■ Dataset entries:
--------

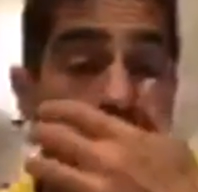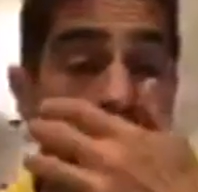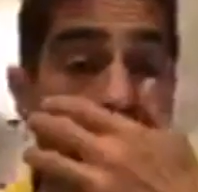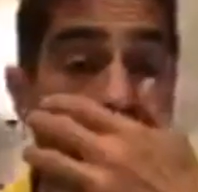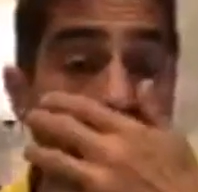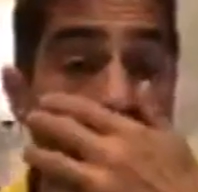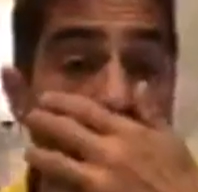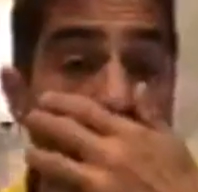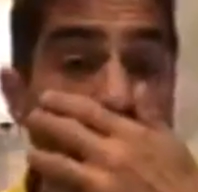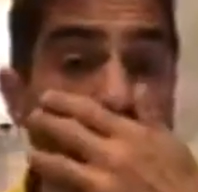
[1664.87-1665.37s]

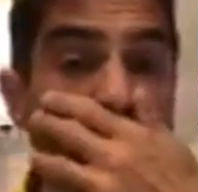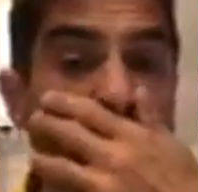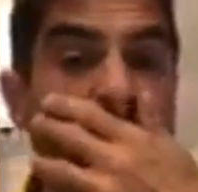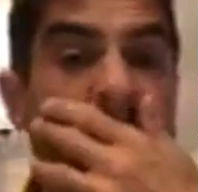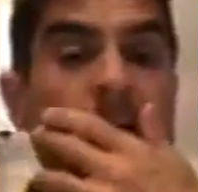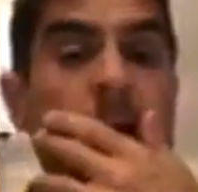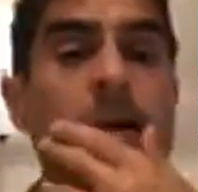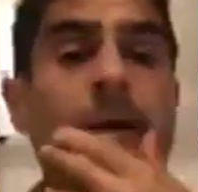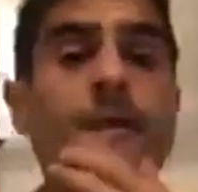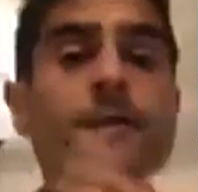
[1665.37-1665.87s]
horrendously.
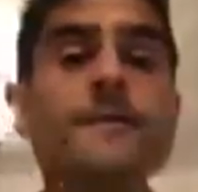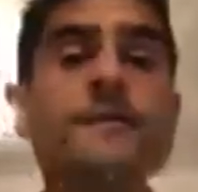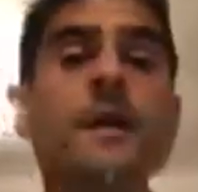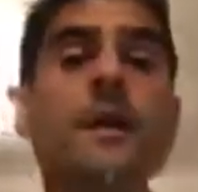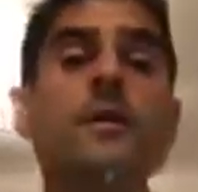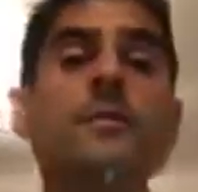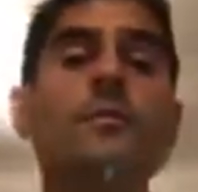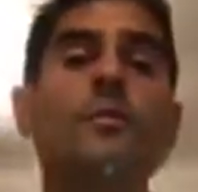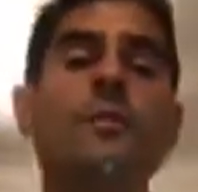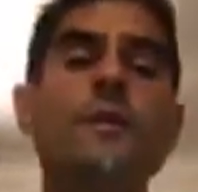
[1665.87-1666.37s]

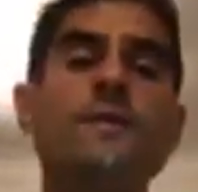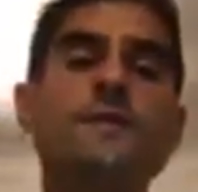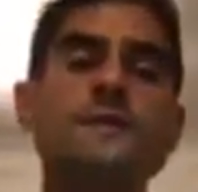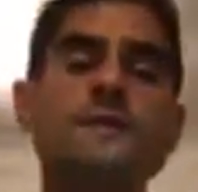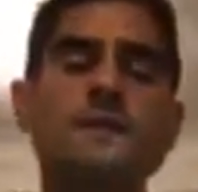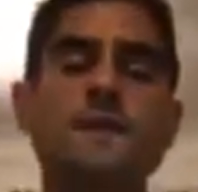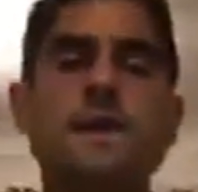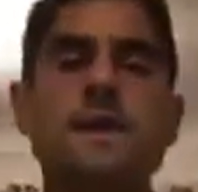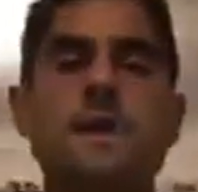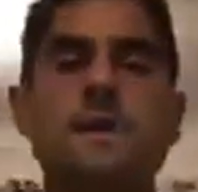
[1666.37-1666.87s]
So with
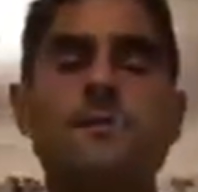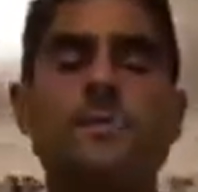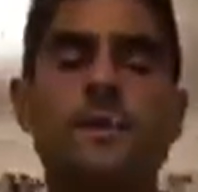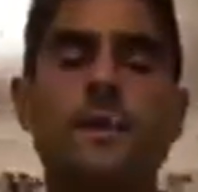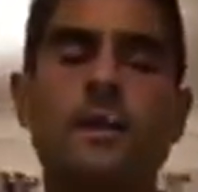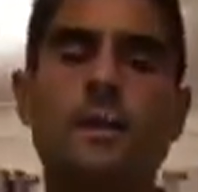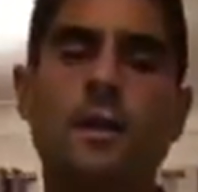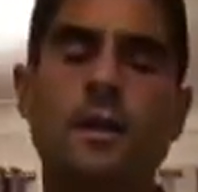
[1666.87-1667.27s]
sleep,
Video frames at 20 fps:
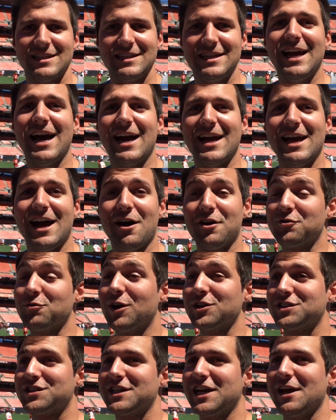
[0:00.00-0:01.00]
Yeah, I was
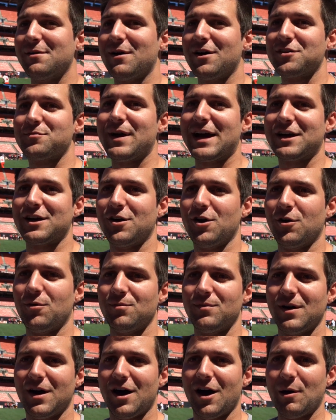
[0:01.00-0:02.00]
watching the game. I was back
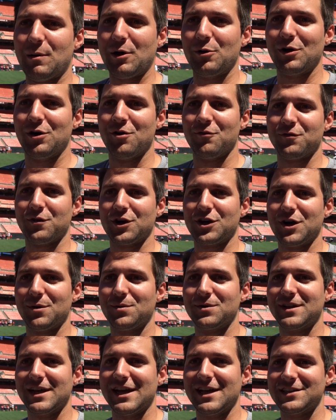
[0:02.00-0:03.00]
home. I went home for a
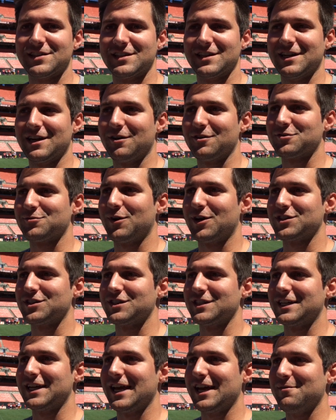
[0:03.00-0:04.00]
couple days, and then I was
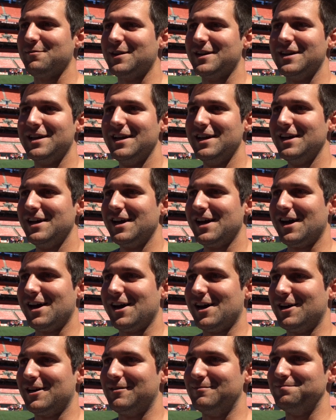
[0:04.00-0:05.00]
watching the game. And
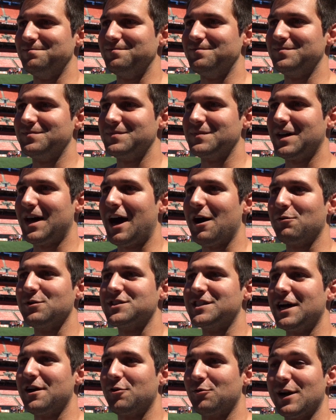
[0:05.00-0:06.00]
I
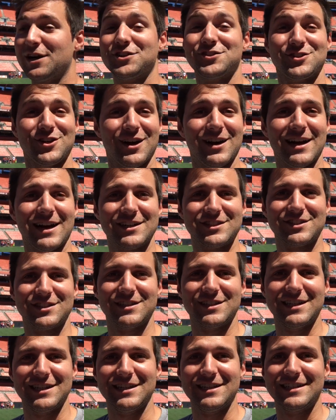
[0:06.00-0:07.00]
was at a restaurant
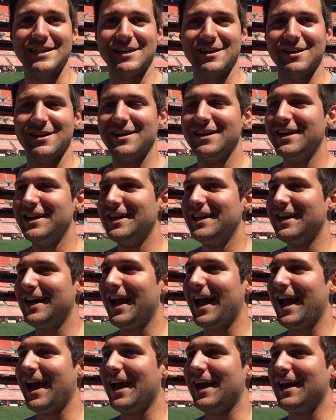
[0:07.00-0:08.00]
actually eating dinner,
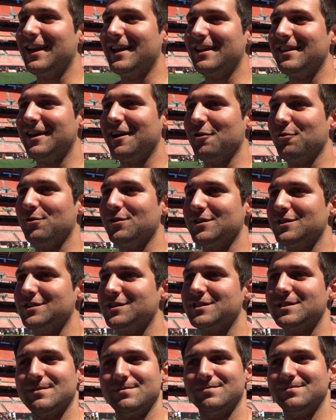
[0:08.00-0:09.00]
and there
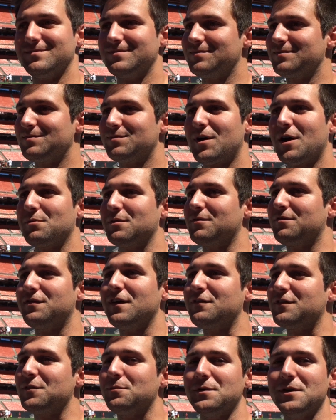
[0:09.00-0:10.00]
was probably
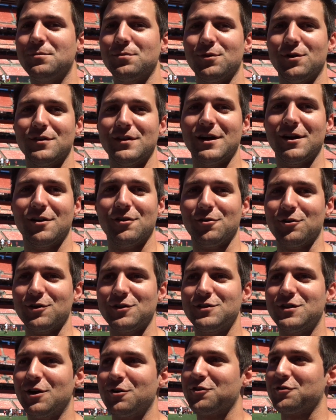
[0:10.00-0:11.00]
50 people in there,
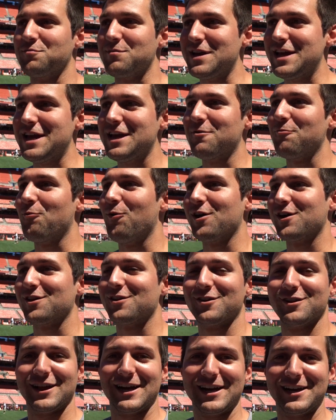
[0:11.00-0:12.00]
and there was me and one
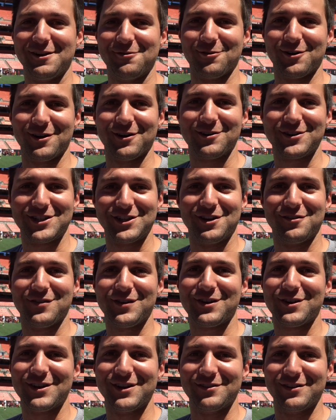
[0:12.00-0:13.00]
other lady were cheering
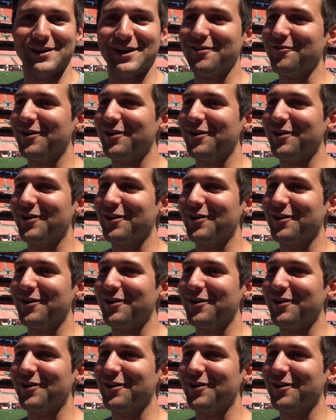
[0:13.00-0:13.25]
for Cleveland.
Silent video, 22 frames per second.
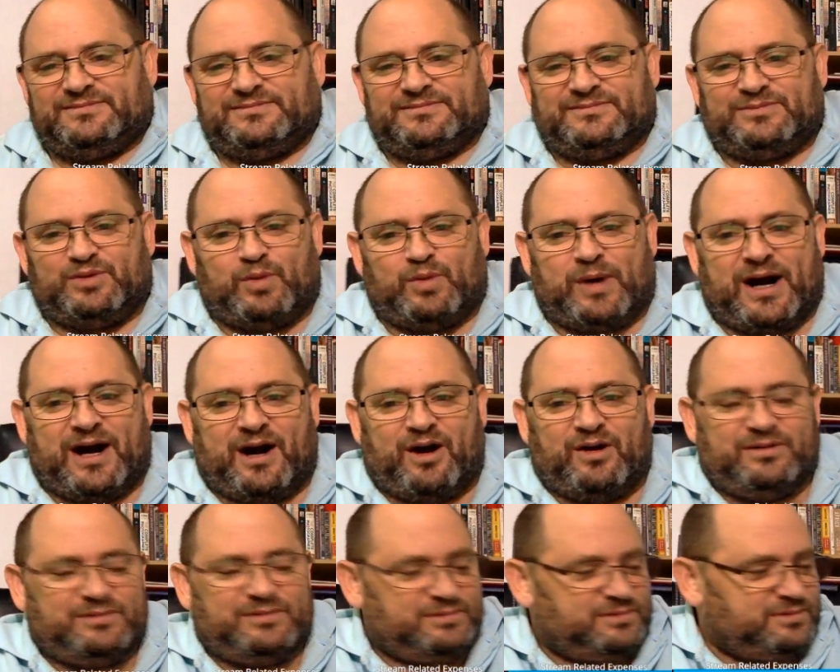
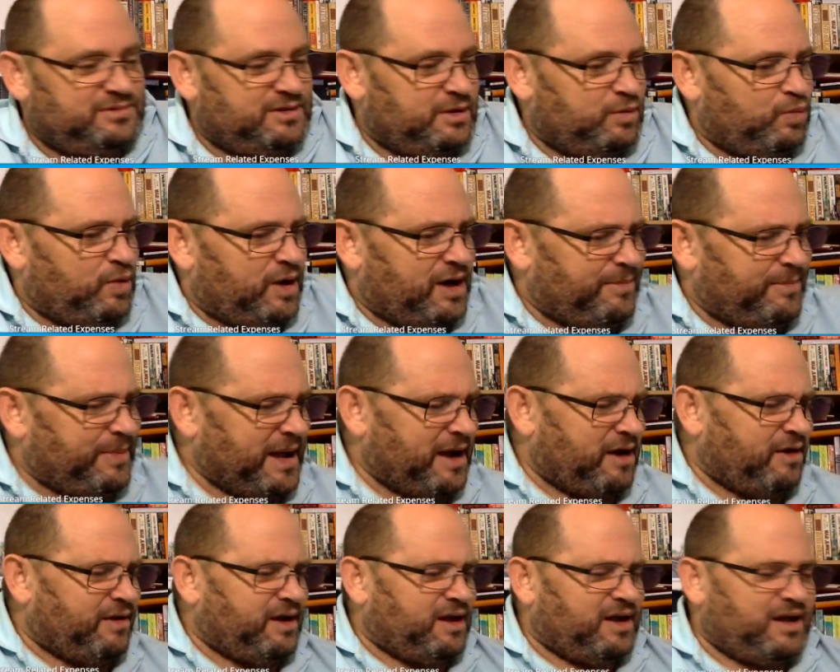Wow. What
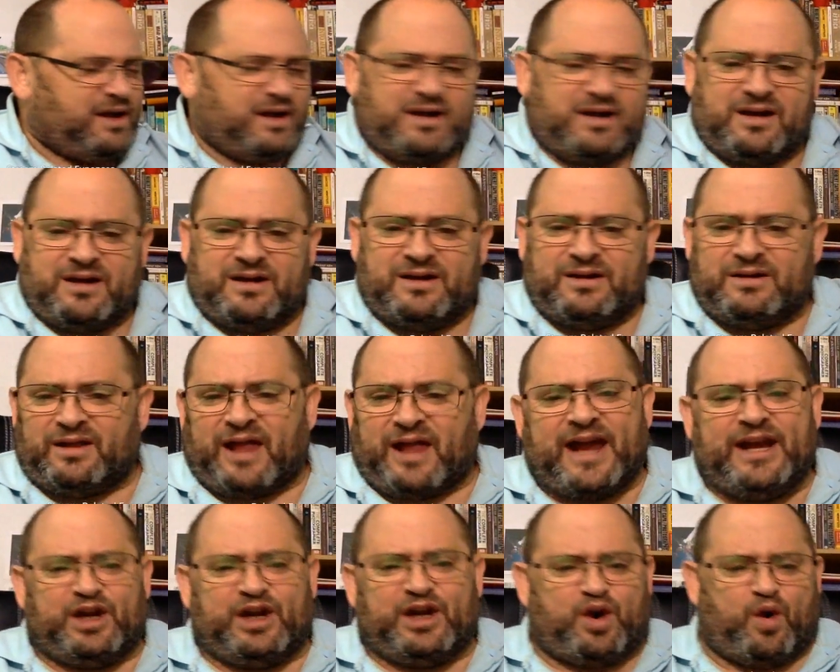about
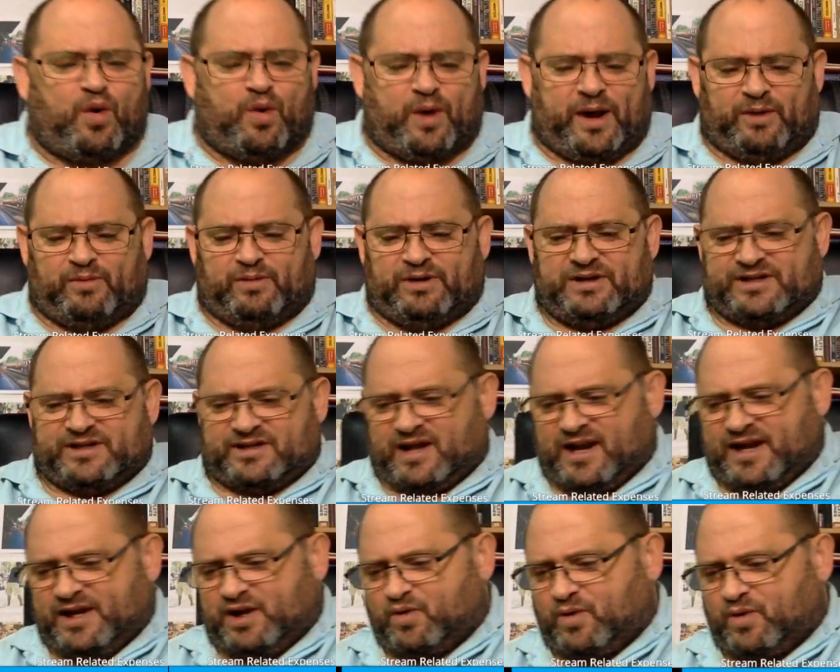Litecoin? What is
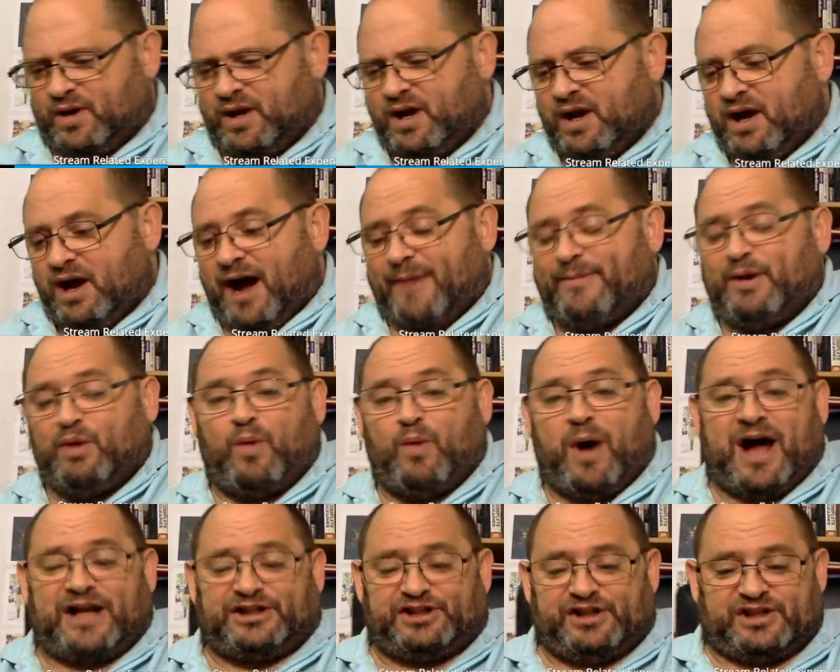Litecoin? I've been
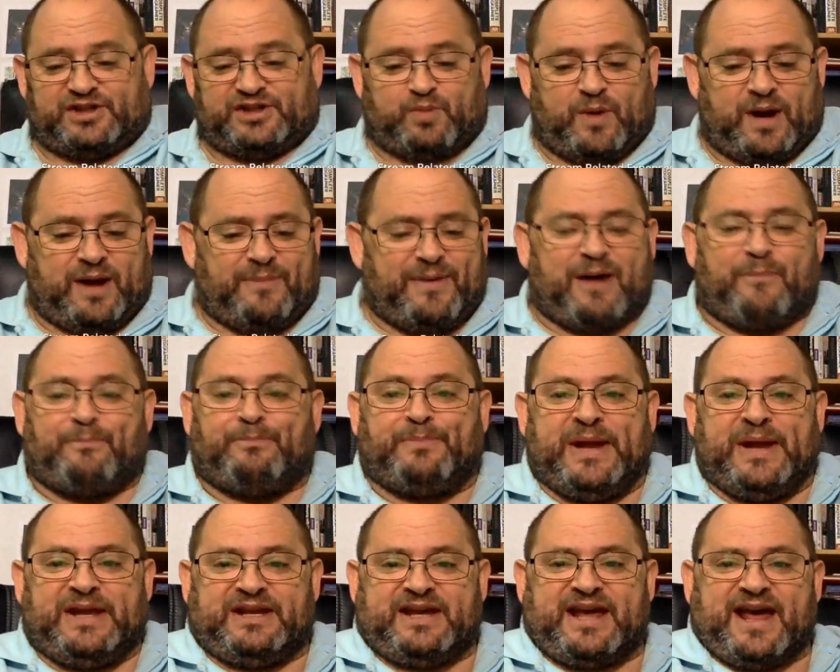watching this. What about
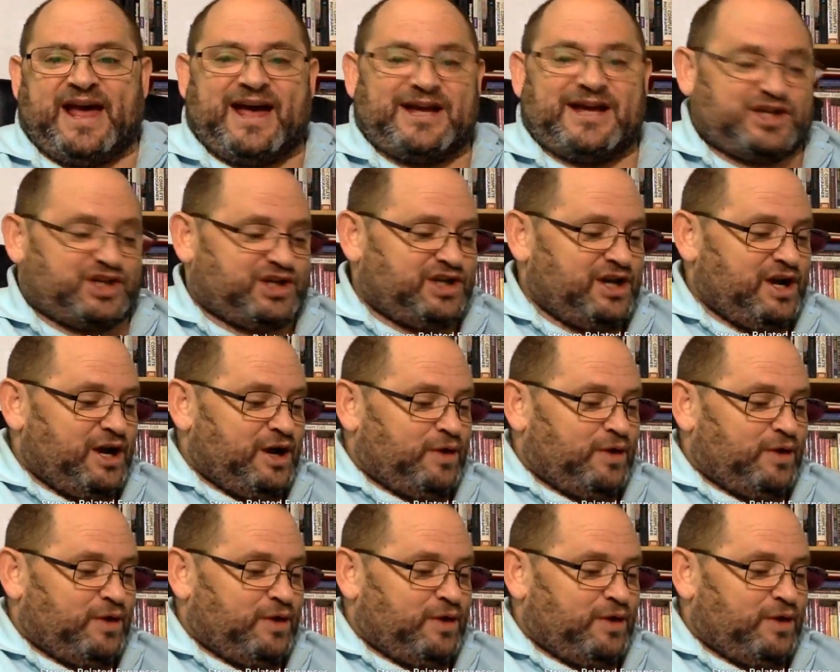BitCash?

--------

■ What the exercise asks: Reproduce each entry word for word and cut the images.

■ Finished task:
[1664.87-1665.37s]

[1665.37-1665.87s]
horrendously.
[1665.87-1666.37s]

[1666.37-1666.87s]
So with
[1666.87-1667.27s]
sleep,
Video frames at 20 fps:
[0:00.00-0:01.00]
Yeah, I was
[0:01.00-0:02.00]
watching the game. I was back
[0:02.00-0:03.00]
home. I went home for a
[0:03.00-0:04.00]
couple days, and then I was
[0:04.00-0:05.00]
watching the game. And
[0:05.00-0:06.00]
I
[0:06.00-0:07.00]
was at a restaurant
[0:07.00-0:08.00]
actually eating dinner,
[0:08.00-0:09.00]
and there
[0:09.00-0:10.00]
was probably
[0:10.00-0:11.00]
50 people in there,
[0:11.00-0:12.00]
and there was me and one
[0:12.00-0:13.00]
other lady were cheering
[0:13.00-0:13.25]
for Cleveland.
Silent video, 22 frames per second.
Wow. What
about
Litecoin? What is
Litecoin? I've been
watching this. What about
BitCash?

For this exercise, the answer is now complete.